The full set of lines below has to be duplicated exactly, with no picture kept.

[Saved entries]

──────

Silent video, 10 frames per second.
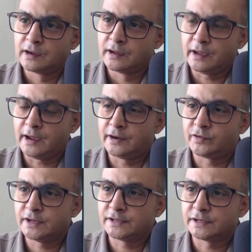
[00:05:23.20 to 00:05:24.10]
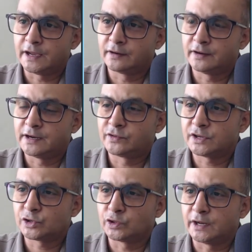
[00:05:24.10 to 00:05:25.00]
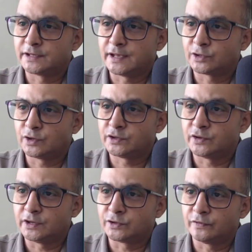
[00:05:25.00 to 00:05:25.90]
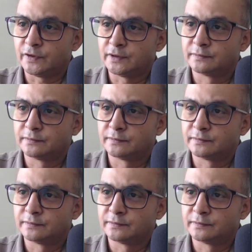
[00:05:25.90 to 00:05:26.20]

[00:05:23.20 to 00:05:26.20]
entries, diagonal entries, so that is actually trace of A.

──────

(Answer space):
Silent video, 10 frames per second.
[00:05:23.20 to 00:05:24.10]
[00:05:24.10 to 00:05:25.00]
[00:05:25.00 to 00:05:25.90]
[00:05:25.90 to 00:05:26.20]

[00:05:23.20 to 00:05:26.20]
entries, diagonal entries, so that is actually trace of A.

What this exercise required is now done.